First look: CapRock Farm Bar opens Tuesday at the Source -- and whiskey is on the horizon
All photos by Lori Midson.
Lance Hanson is a self-described "classics nerd." And he parlayed that interest into a job teaching Latin to high school kids, eventually giving up academia to pursue a career in the software business, which made him, well, rich -- rich enough, at least, to "dive off the deep end and try something nuts," he quips.
In 2001, he and his wife, Anna, moved to Hotchkiss, Colorado, a pastoral town in the North Fork Valley that's steeped in vineyards, orchards, farms and ranches, and the reason behind the move, says Hanson, was rooted in a dream to build a small-estate winery. "My wife and I had been living in Northern California, so we were into wine as consumers, and we knew we wanted to be in a rural area and try something new and risky, so we started planting vineyards and making wine, and it went well," says Hanson. It went so well, in fact, that he started his own winery, Jack Rabbit Hill, the grapes of which he harvests from the vines that grow on his 72-acre, biodynamic farm.

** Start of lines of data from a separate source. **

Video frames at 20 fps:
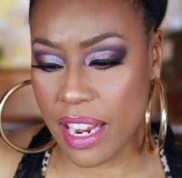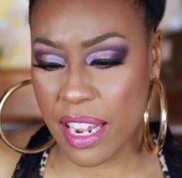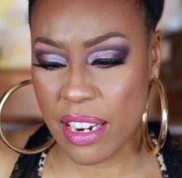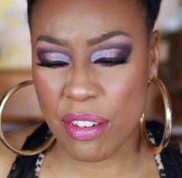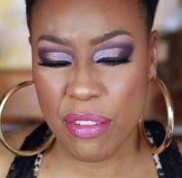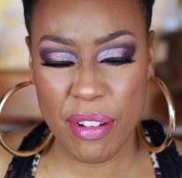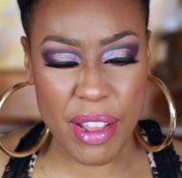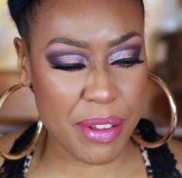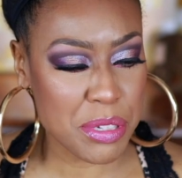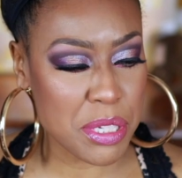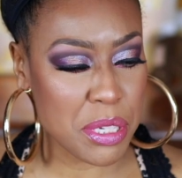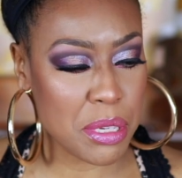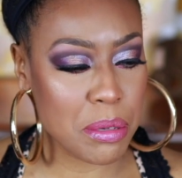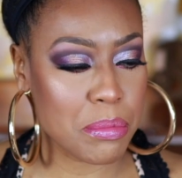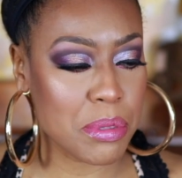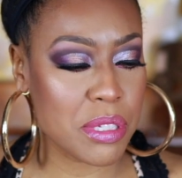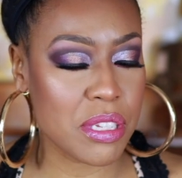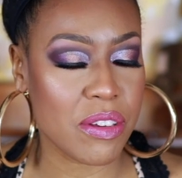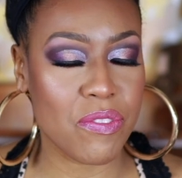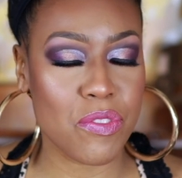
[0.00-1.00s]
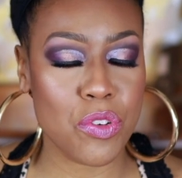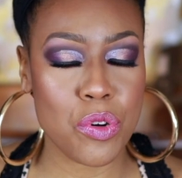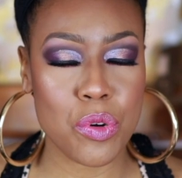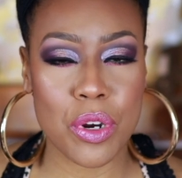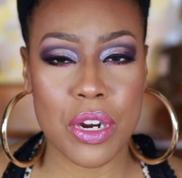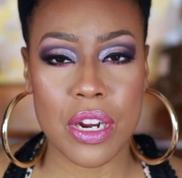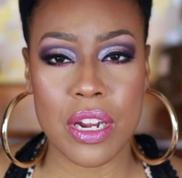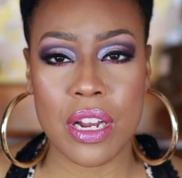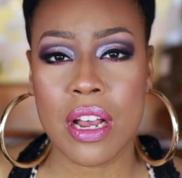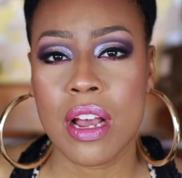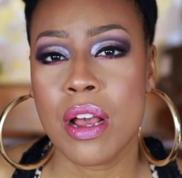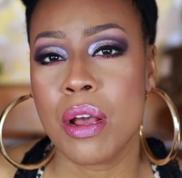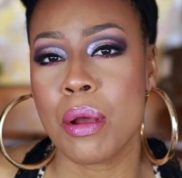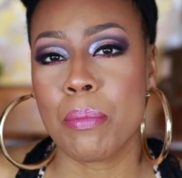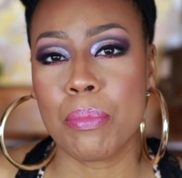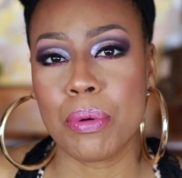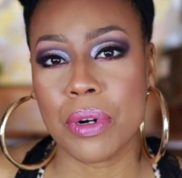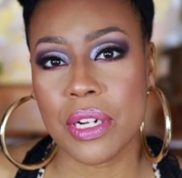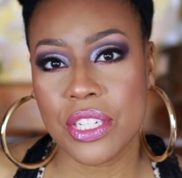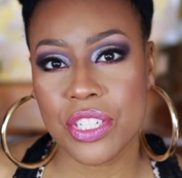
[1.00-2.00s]
I do have some Sephora
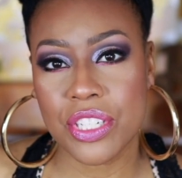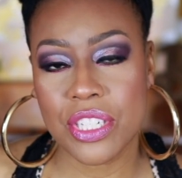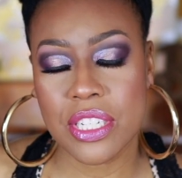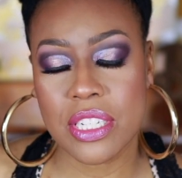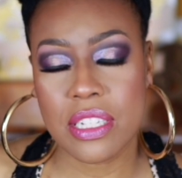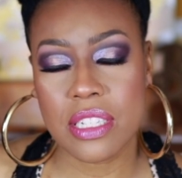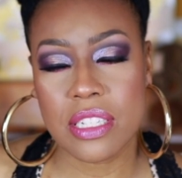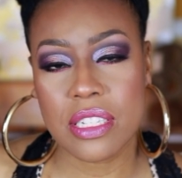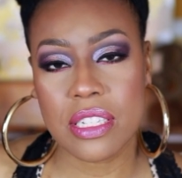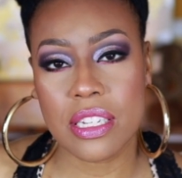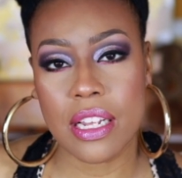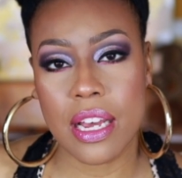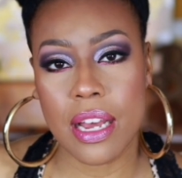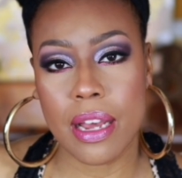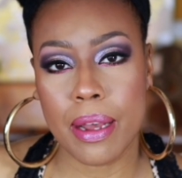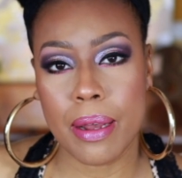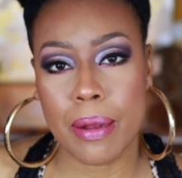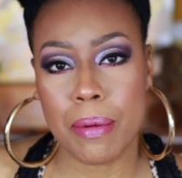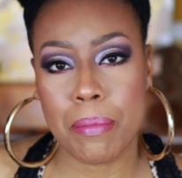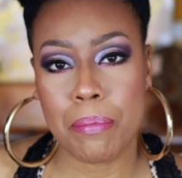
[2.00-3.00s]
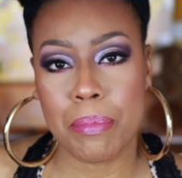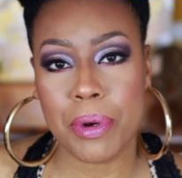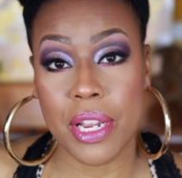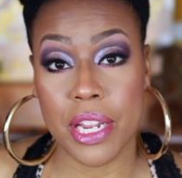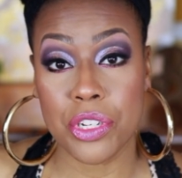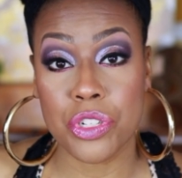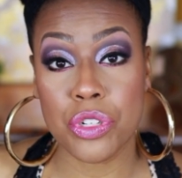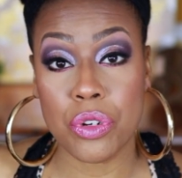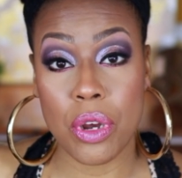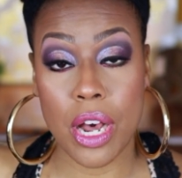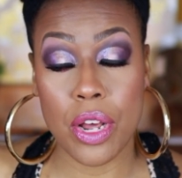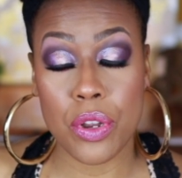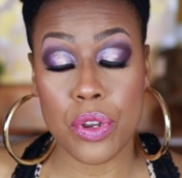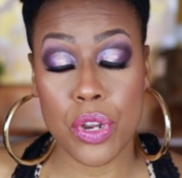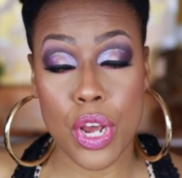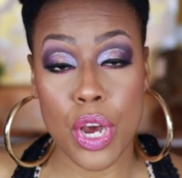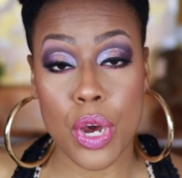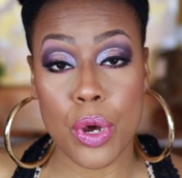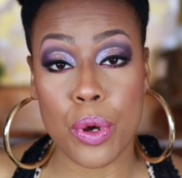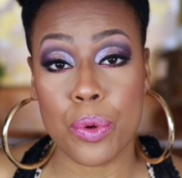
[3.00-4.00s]
brushes, um, but as you all
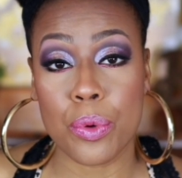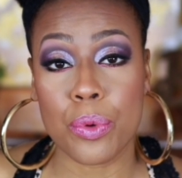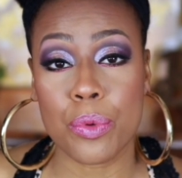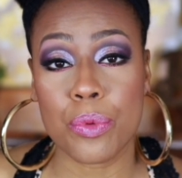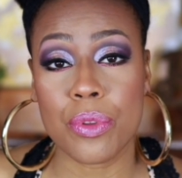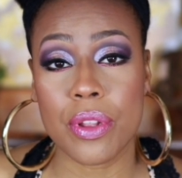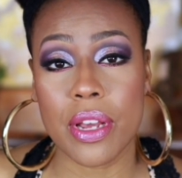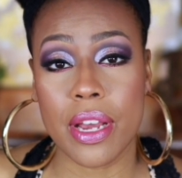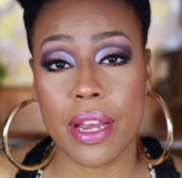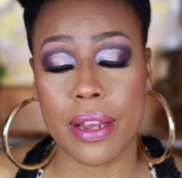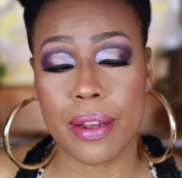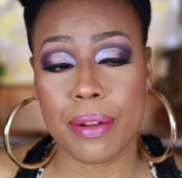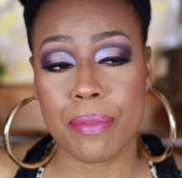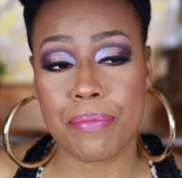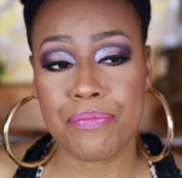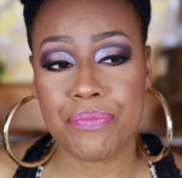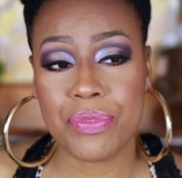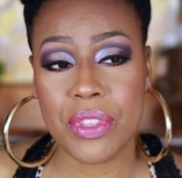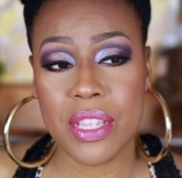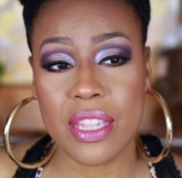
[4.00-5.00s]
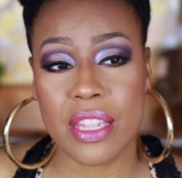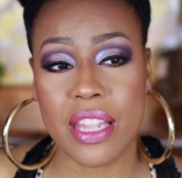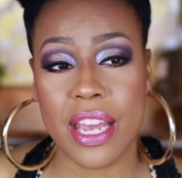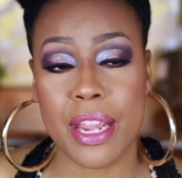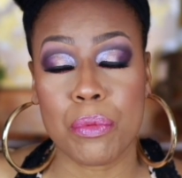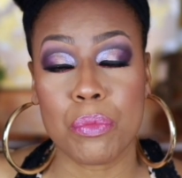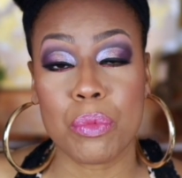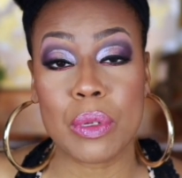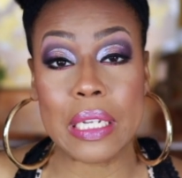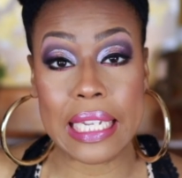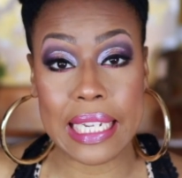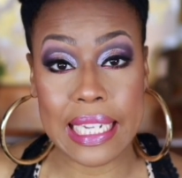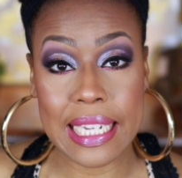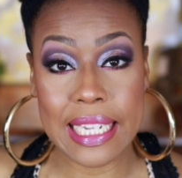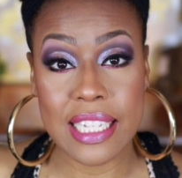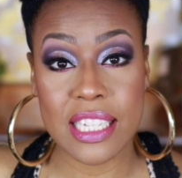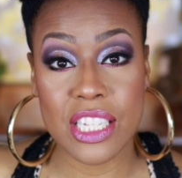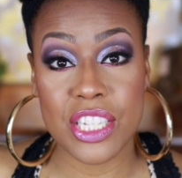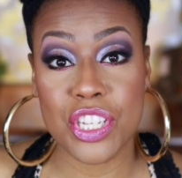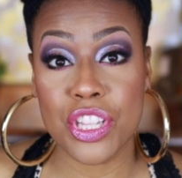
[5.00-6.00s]
know, um, they
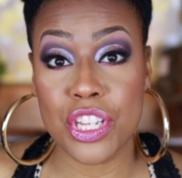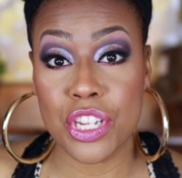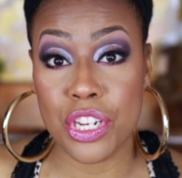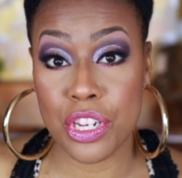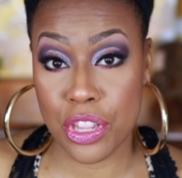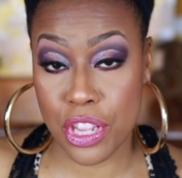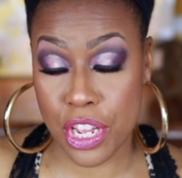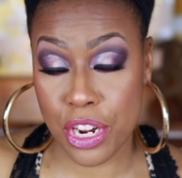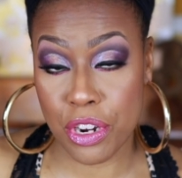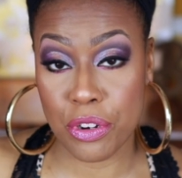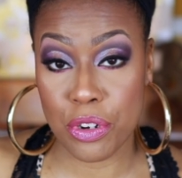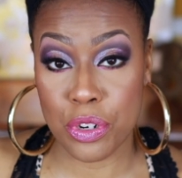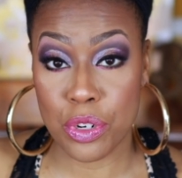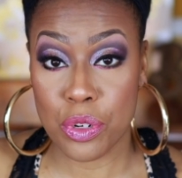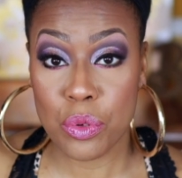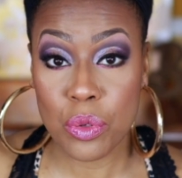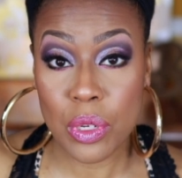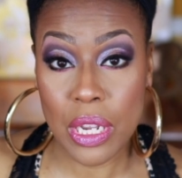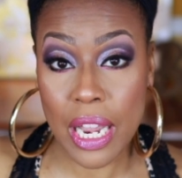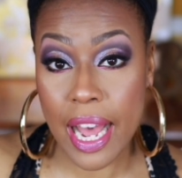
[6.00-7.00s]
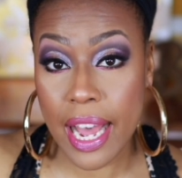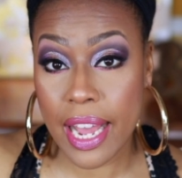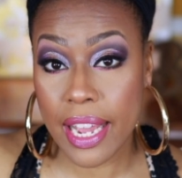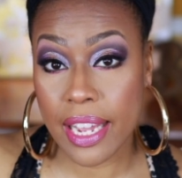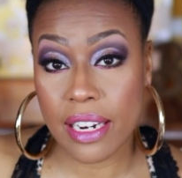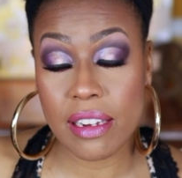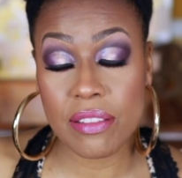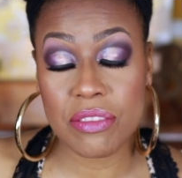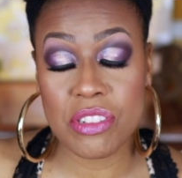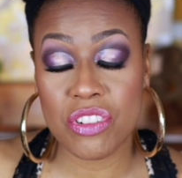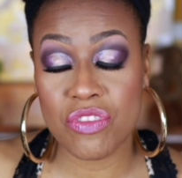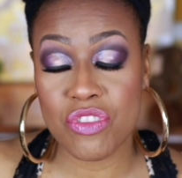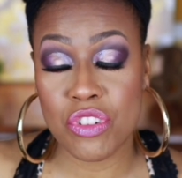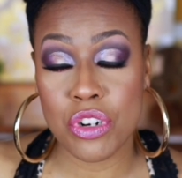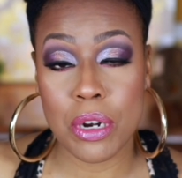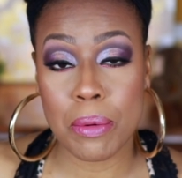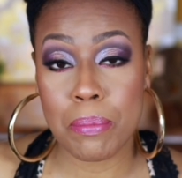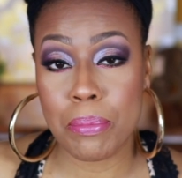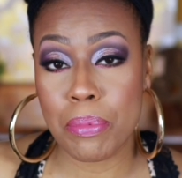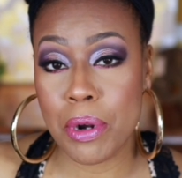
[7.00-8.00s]
released the, their new line of
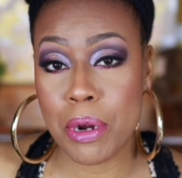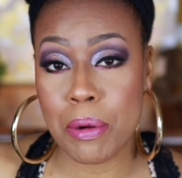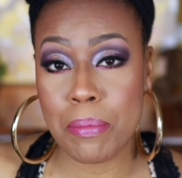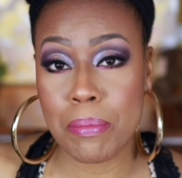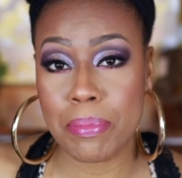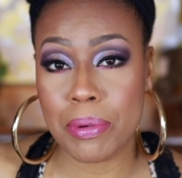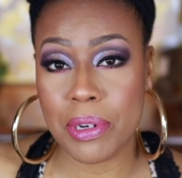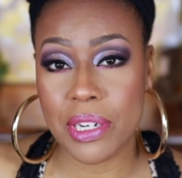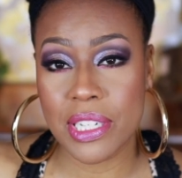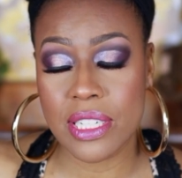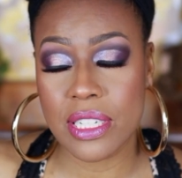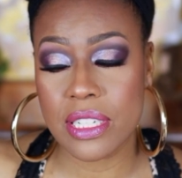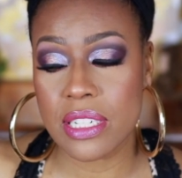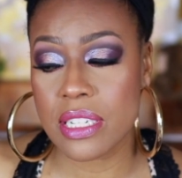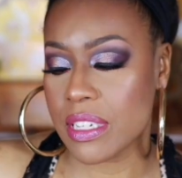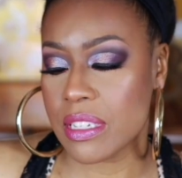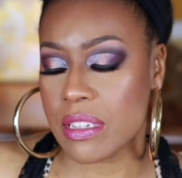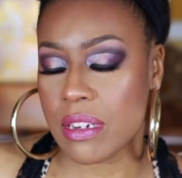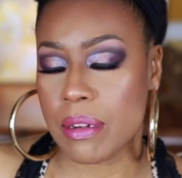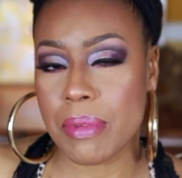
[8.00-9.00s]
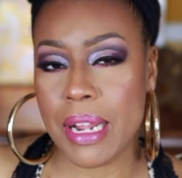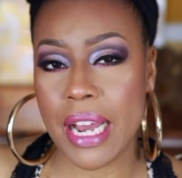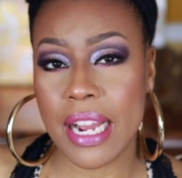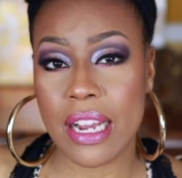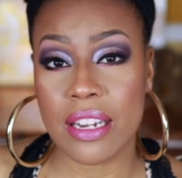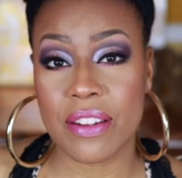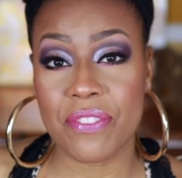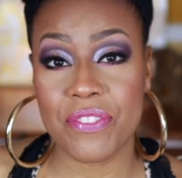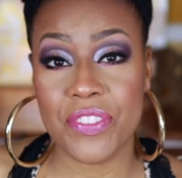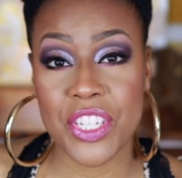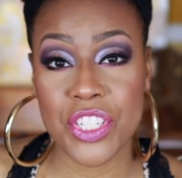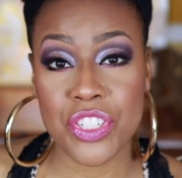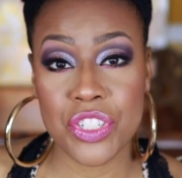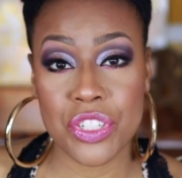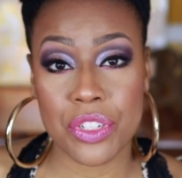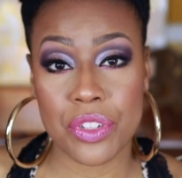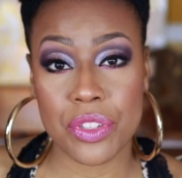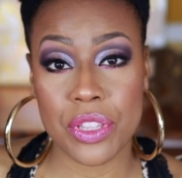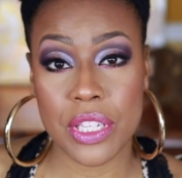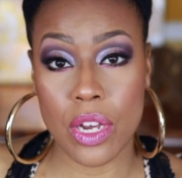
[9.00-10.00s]
Sephora Pro brushes, so I'm not going to
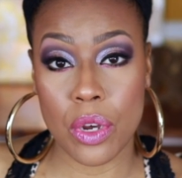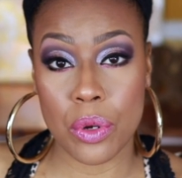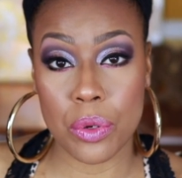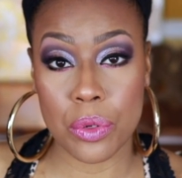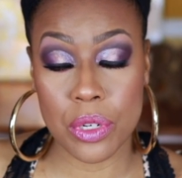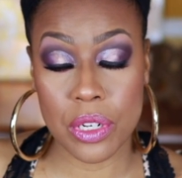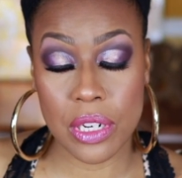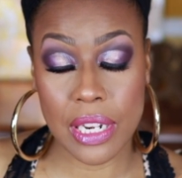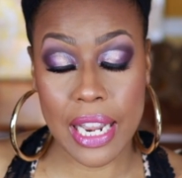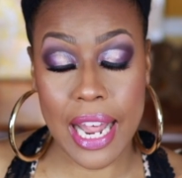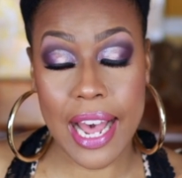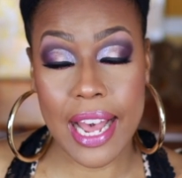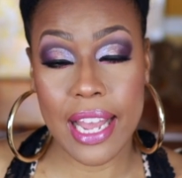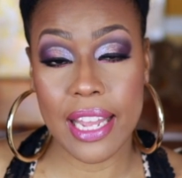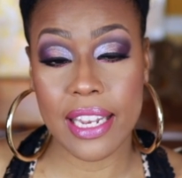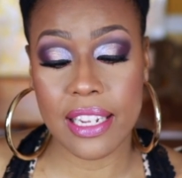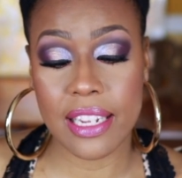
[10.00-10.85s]
feature the older line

In late 2004, a year after selling his first bottle of wine at the farmers' market in Aspen, Hanson was at a crossroads: "Things were progressing, and we were at a point where we could either step up our wine production, or diversify -- and we decided to diversify," explains Hanson, who began to explore eau-de-vie, distilled, un-aged, fermented brandies that are made with fruit other than grapes. "We had all of this wonderful orchard fruit right outside our front door, we knew how to ferment, and we had all of the equipment except a small still, so we got one of those and started distilling," he says.
He started with brandies and followed up with grappa, and while his customers praised both, they wondered, admits Hanson, if they were too nitch-y. "Everyone loved them, but the feedback I kept getting was that we should do something more mainstream," says Hanson, who distills his spirits under the Peak Spirits label. "They encouraged us to make vodka and gin, and since we had the fruit, the seeds, the roots and the flowers close to where the farm is, we figured why not?"